Rambam, in The Guide of the Perplexed, highlights the difference between the nature of Moshe’s prophecy and that of all other prophets in several places. One passage goes as follows:

The proof taken from the Law as to his (Moses’) prophecy being different from that of all who came before him is constituted by His (God) saying: And I appeared unto Abraham…but by My name, the L-RD, I made Me not known to them (Exodus 6:3) . Thus it (the Torah) informs us that his (Moses’) apprehension was not like that of the Patriarchs, but greater- nor, all the more, like that of others who came before. As for the difference between his prophecy and that of all those who came after, it is stated by way of communicating information in the dictum: And there has not arisen a prophet since in Israel like unto Moses, whom the L-RD knew face to face (Deut. 34:10). Thus it has been made clear that his apprehension is different from that of all those who came after him in Israel- which is a kingdom of priests and a holy nation (Exodus 19:6), and in whose midst is the L-RD (Numbers 16:3) - and, all the more, from the apprehension of all those who came in other religious communities (Guide, II: 35, Pines ed., pp. 367-68).
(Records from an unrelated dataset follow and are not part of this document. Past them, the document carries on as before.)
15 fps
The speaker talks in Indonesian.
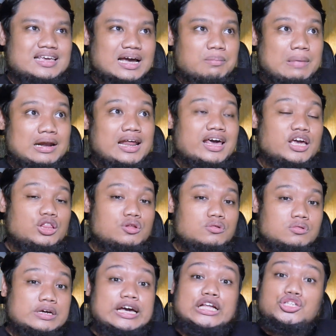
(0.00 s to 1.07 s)
Yang mana
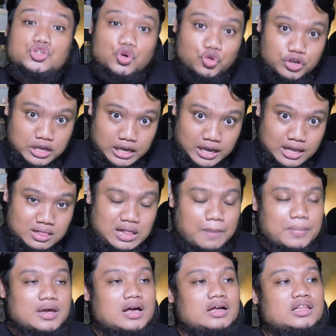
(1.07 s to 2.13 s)
itu it's okay,
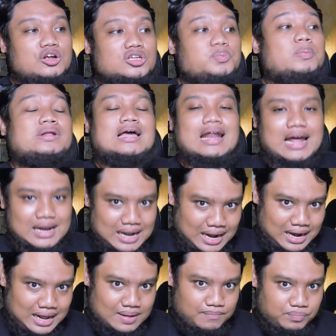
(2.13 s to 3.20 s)
tapi kalian harus
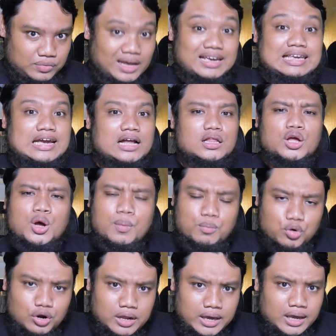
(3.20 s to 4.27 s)
berdarah-darah. Ya, ingat,
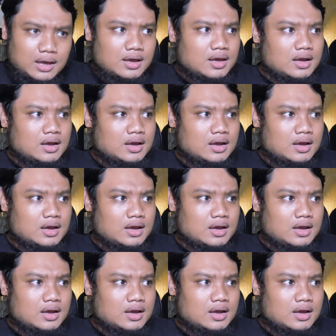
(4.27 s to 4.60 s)
boleh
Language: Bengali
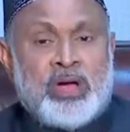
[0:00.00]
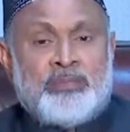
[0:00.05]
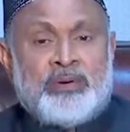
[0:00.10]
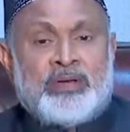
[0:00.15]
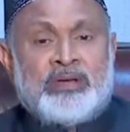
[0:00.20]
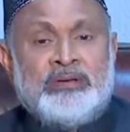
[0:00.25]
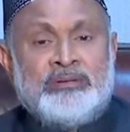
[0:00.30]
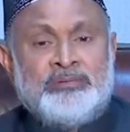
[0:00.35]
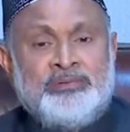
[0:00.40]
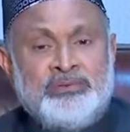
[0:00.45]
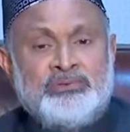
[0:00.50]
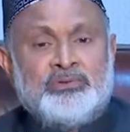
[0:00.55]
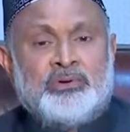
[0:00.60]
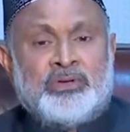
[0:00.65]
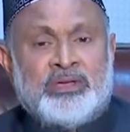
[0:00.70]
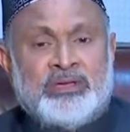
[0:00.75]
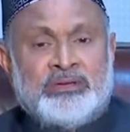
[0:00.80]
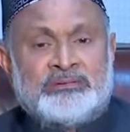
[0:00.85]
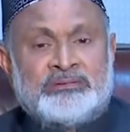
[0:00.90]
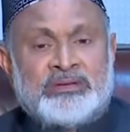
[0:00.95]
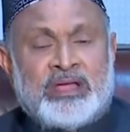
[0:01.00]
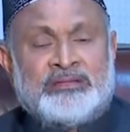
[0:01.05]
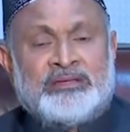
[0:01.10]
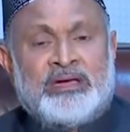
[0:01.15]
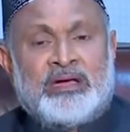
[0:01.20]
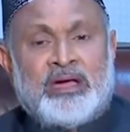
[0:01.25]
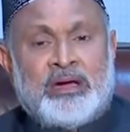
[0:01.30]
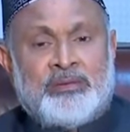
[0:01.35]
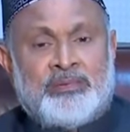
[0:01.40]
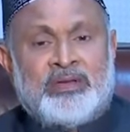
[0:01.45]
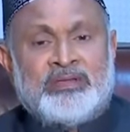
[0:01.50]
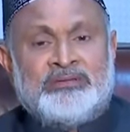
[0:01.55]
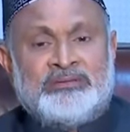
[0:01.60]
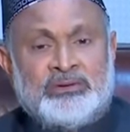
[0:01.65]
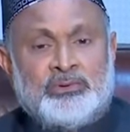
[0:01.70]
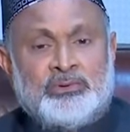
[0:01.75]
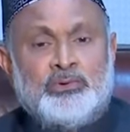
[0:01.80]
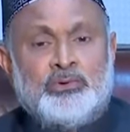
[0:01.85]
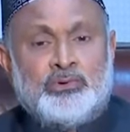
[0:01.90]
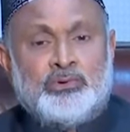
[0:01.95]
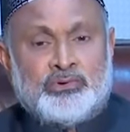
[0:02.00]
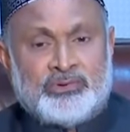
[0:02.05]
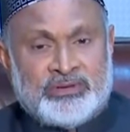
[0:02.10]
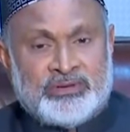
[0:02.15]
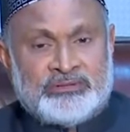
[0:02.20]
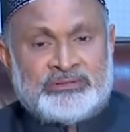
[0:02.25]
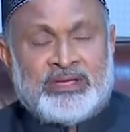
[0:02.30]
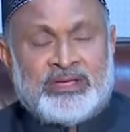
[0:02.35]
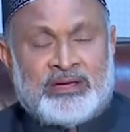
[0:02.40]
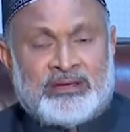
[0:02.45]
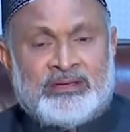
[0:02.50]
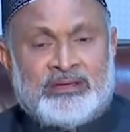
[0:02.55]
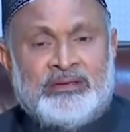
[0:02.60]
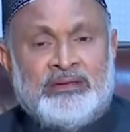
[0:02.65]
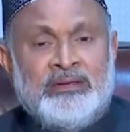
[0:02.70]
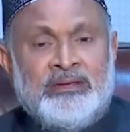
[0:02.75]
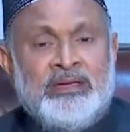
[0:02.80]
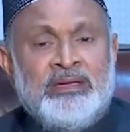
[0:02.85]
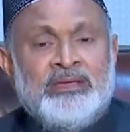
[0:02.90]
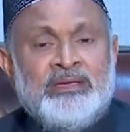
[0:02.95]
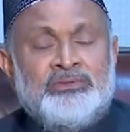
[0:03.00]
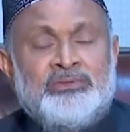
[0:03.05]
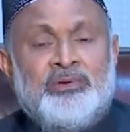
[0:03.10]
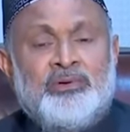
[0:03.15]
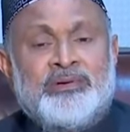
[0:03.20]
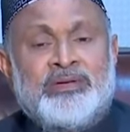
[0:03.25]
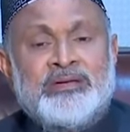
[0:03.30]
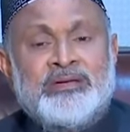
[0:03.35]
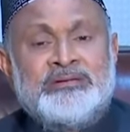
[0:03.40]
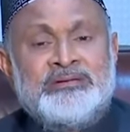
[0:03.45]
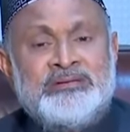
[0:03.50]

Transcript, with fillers: খাবারের ভিতরে সাদা খাবারে যে গ্লুকোটিন থাকে যেমন একটা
Of course, in his list of Thirteen Principles, Rambam denotes the superiority of Moses to all others as a separate article of Faith, distinct from that of the Torah.

Moses is also described in the bible as ‘anav me’od: Now Moses was a very humble man, more so than any other man on earth (Numbers 12:3). According to the Rambam moral excellence is an absolute prerequisite for the intellectual attainments that are the sine qua non requirements of prophecy. Hence, it is indeed appropriate that Moshe be more modest that anyone else on the face of the earth. Indeed, in his work Shemonah Peraqim (Eight Chapters, the introduction to his commentary on Pirkei Abot), chapter 4, Rambam writes that Moses’ sin at Mei Meribah was his expression of anger at the people of Israel (Numbers 20:3). At that instant, Moshe lost his emotional equilibrium, something that was, in the eyes of God, a great sin and one that merited punishment; that is, of dying outside the Land of Israel and being unable to lead his people to the Promised Land.
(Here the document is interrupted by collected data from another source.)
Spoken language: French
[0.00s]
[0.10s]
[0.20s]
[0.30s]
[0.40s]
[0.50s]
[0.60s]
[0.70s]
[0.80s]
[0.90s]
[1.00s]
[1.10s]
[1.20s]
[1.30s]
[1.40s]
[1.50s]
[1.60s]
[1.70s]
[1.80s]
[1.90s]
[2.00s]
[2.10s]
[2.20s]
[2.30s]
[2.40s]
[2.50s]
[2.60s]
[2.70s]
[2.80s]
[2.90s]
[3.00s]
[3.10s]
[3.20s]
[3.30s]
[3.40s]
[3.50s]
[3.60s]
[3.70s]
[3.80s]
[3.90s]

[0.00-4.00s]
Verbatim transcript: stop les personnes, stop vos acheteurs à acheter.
In Parashat Ve-Zot Ha-Berakhah Moses’ blessings include his remarks to his own tribe of Levi. The first verse reads:

And of Levi he said:

Let Your Thummim and Urim

Be with Your faithful one,

Whom You tested at Massah.

Challenged at the waters of Meribah (Deut. 34:8).

Trying to understand this verse is quite difficult. This verse poses numerous questions. First and foremost, perhaps, is the citation of Mei Meribah, the place of Moses’ his sin. Why bring that up now, in the context of a blessing?
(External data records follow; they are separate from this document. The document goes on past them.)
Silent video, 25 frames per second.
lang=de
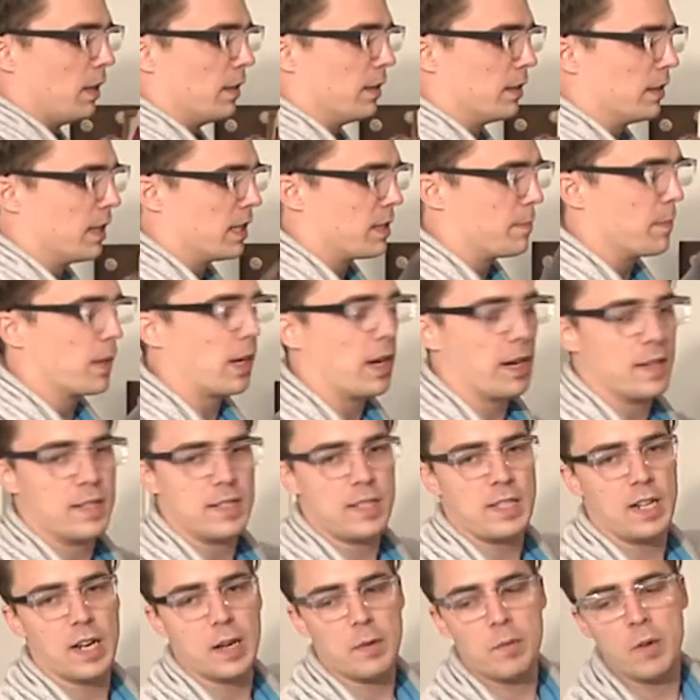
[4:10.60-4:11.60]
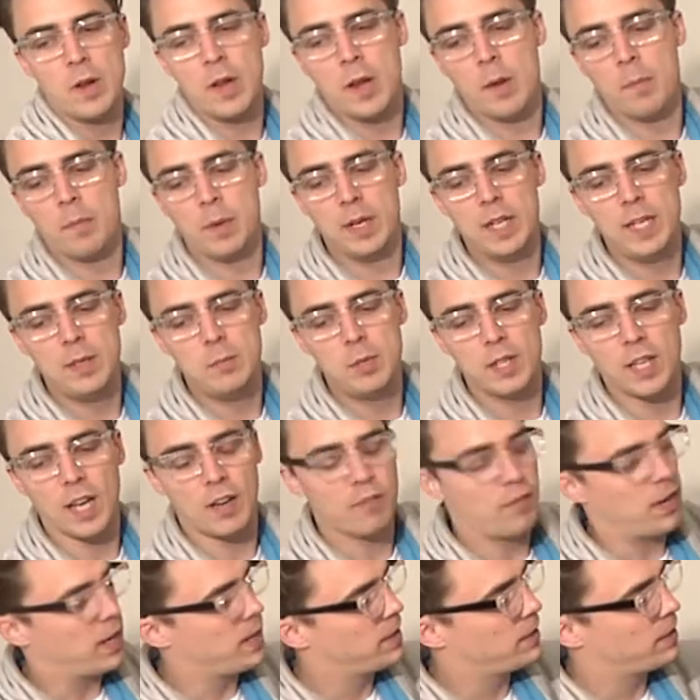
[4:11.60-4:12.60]
Das heißt, man kann sie dann beliebig
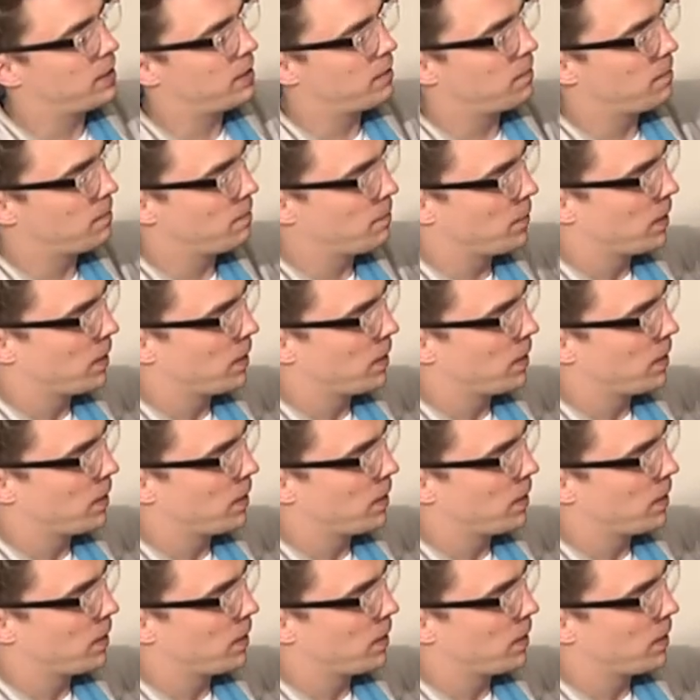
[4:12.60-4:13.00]
erweitern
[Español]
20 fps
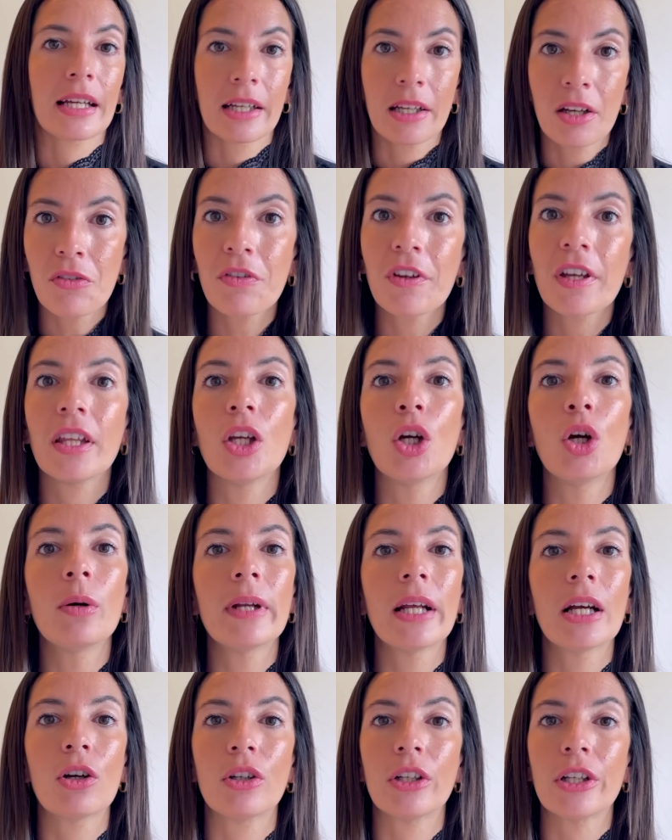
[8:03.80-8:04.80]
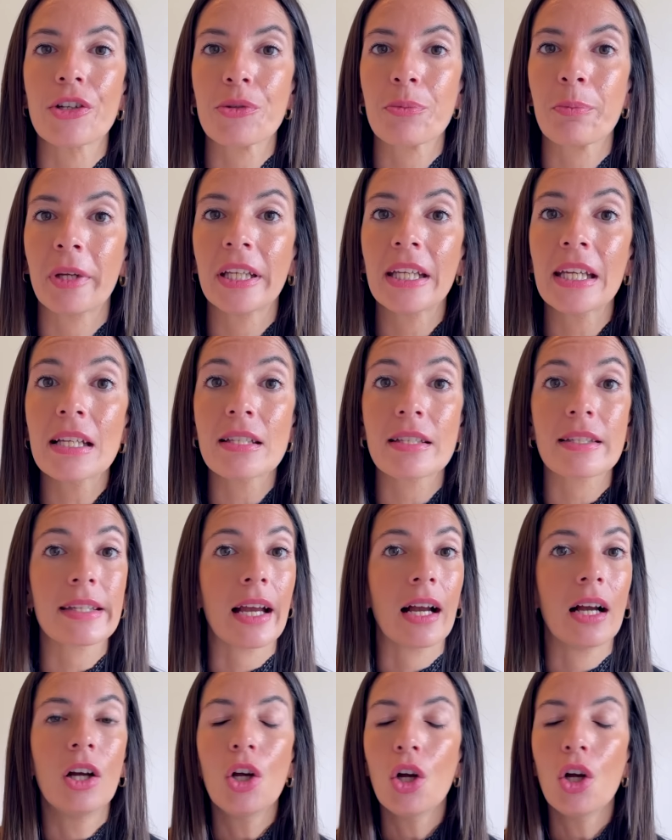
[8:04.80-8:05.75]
jefes de obra con experiencia,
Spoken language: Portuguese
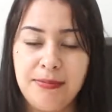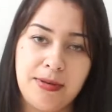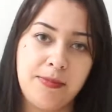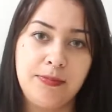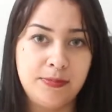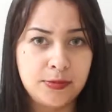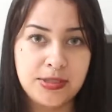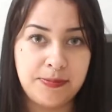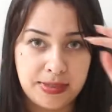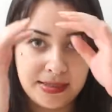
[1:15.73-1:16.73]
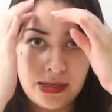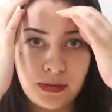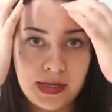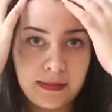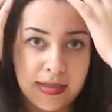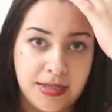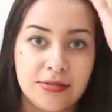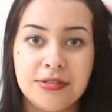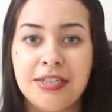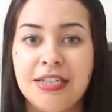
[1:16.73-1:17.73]
pra poder pintar o
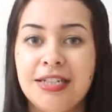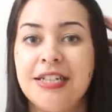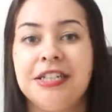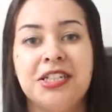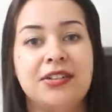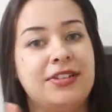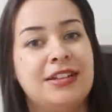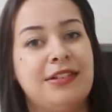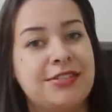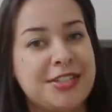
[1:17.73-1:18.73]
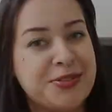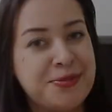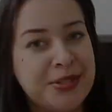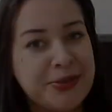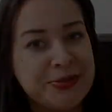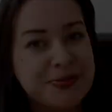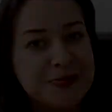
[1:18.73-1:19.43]
cabelo e eu vou levar vocês comigo.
Rabbi Solomon Ephraim ben Aaron of Luntshitz (d. 1619), a member of the Ashkenazi rabbinic elite and the most renowned preacher of his day, known by his commentary on the Torah called Keli Yaqar, offers a striking explanation, one that assumes the Maimonidean notion that the mysterious sin of Moshe was not the striking of the rock but his (temporary) lapse into anger.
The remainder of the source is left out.